BLB&G and Mississippi Obtain Unanimous U.S. Supreme Court Victory Holding that VIOXX Securities Fraud Suit Can Move Forward
April 27, 2010
In a unanimous decision, the U.S. Supreme Court ruled that Merck investors can move forward with their class action arising out of the Defendants' fraudulent misstatements and omissions concerning the painkiller VIOXX. The Supreme Court's decision, available here, is a ground-breaking victory for investors that clarifies the standard governing statute of limitations in securities fraud suits. BLB&G's clients, The Public Employees' Retirement System of Mississippi and Richard Reynolds, are Lead Plaintiffs, and BLB&G is Co-Lead Counsel.
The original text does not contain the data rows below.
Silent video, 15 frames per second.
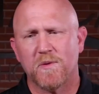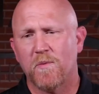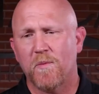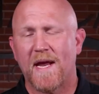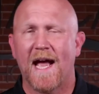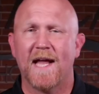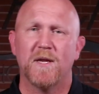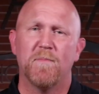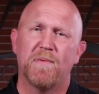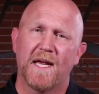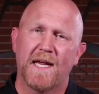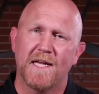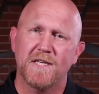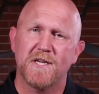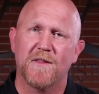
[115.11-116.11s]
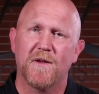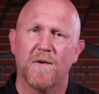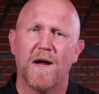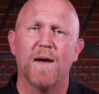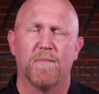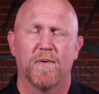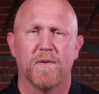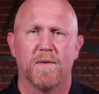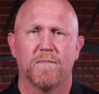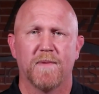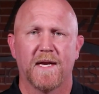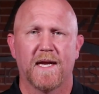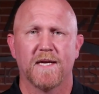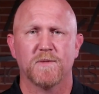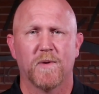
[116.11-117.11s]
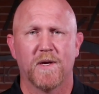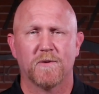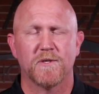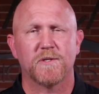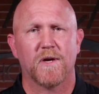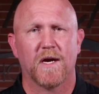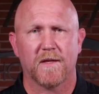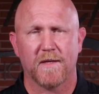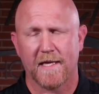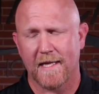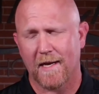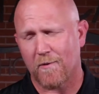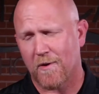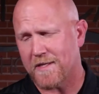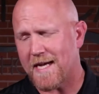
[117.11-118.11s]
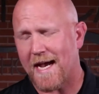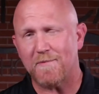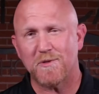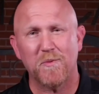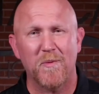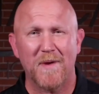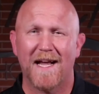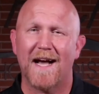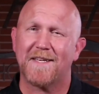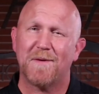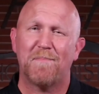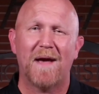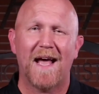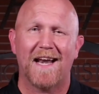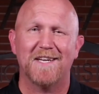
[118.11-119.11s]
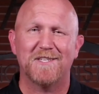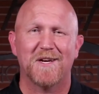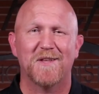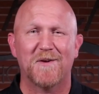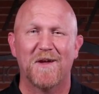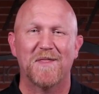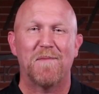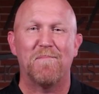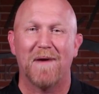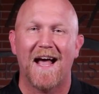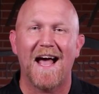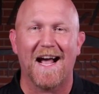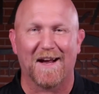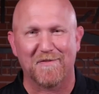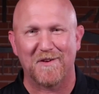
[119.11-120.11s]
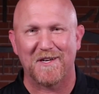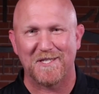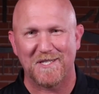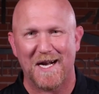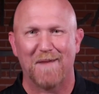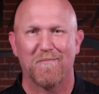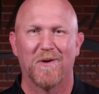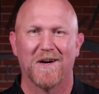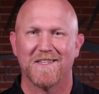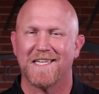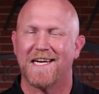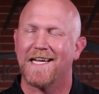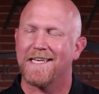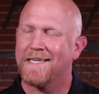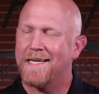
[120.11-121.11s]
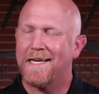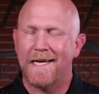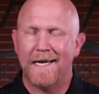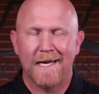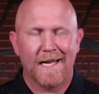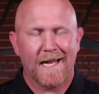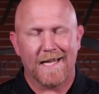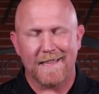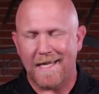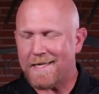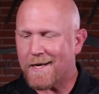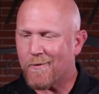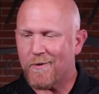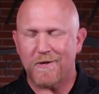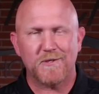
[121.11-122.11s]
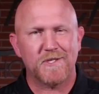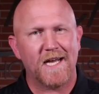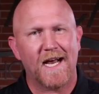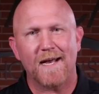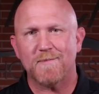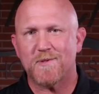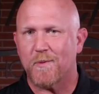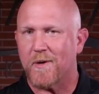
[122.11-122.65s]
when we had to pick each other up because we were struggling. There were times when we got to pat each other on the back for a job well done. And then there were those times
On September 30, 2004, Merck withdrew VIOXX from the market, at which time Merck cited a study that found "an increased risk of confirmed cardiovascular events" associated with the drug, and described those results as "totally unexpected." Shortly thereafter, the Wall Street Journal reported on internal Merck e-mails and other documents further showing that Merck did not believe its own statements during the Class Period concerning VIOXX's purported cardiovascular safety. As plaintiffs' allege, investors in Merck securities lost billions of dollars as a result of Defendants' fraud. In recent years, and as detailed in Plaintiffs' complaint filed March 10, 2009, and available here, additional information has emerged showing how Defendants fraudulently misrepresented their true understanding of VIOXX's serious cardiovascular risks.
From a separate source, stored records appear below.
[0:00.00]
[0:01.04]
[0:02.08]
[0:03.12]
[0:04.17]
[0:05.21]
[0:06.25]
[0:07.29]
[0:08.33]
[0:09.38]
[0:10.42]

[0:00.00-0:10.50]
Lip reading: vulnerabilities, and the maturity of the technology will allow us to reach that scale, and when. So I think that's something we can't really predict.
This case was originally dismissed in early 2007 by the U.S. District Court for the District of New Jersey on statute of limitations grounds because (according to the Defendants) investors were on notice of their fraud years before the investors filed their complaint against them. Plaintiffs subsequently appealed that decision to the U.S. Court of Appeals for the Third Circuit, which reversed the dismissal in September 2008. In the Third Circuit's opinion, available here, the Court found that there was no indication of fraud that would have triggered the running of the relevant two-year statute of limitations period before the first plaintiffs filed suit in late 2003. The Defendants appealed the Third Circuit's decision to the Supreme Court. On October 19, 2009, Plaintiffs filed their Supreme Court brief in opposition to Merck's appeal, which is available here. Oral argument before the Supreme Court was held on November 30, 2009.
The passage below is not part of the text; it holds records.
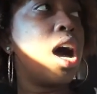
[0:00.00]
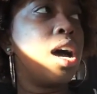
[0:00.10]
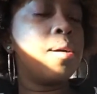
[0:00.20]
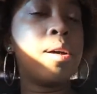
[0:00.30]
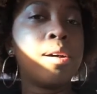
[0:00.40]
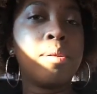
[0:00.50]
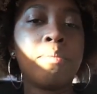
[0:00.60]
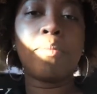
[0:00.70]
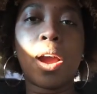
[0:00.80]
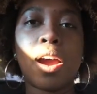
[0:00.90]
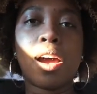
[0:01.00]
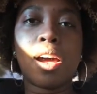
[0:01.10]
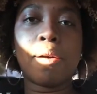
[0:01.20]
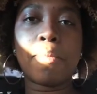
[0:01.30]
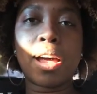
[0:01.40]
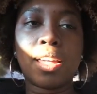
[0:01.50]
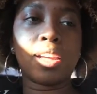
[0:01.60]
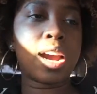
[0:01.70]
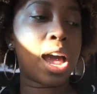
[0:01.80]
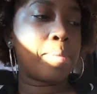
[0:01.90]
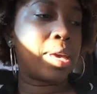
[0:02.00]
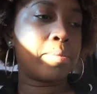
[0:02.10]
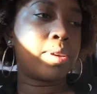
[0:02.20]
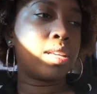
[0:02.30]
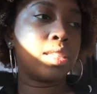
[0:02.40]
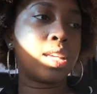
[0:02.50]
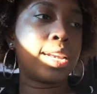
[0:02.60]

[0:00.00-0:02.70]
my other guy baby's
In its decision, the Supreme Court held that the limitations period for private securities law claims does not begin to run until the plaintiff discovers, or a reasonably diligent investor would have discovered, the facts constituting the violation -- including evidence of the Defendants' fraudulent intent. This standard will help prevent those engaging in securities fraud from evading liability because they are able to successfully cover up their frauds, and will have a wide-ranging, beneficial impact on investors. In this case, the Supreme Court found that the Plaintiffs did not discover - and indeed could not and would not have discovered -- the "facts constituting the [Defendants'] violation" until several years after the alleged fraud began, because evidence sufficient to adequately plead the Defendants' fraudulent intent did not become available to investors until well after the commencement of the fraud.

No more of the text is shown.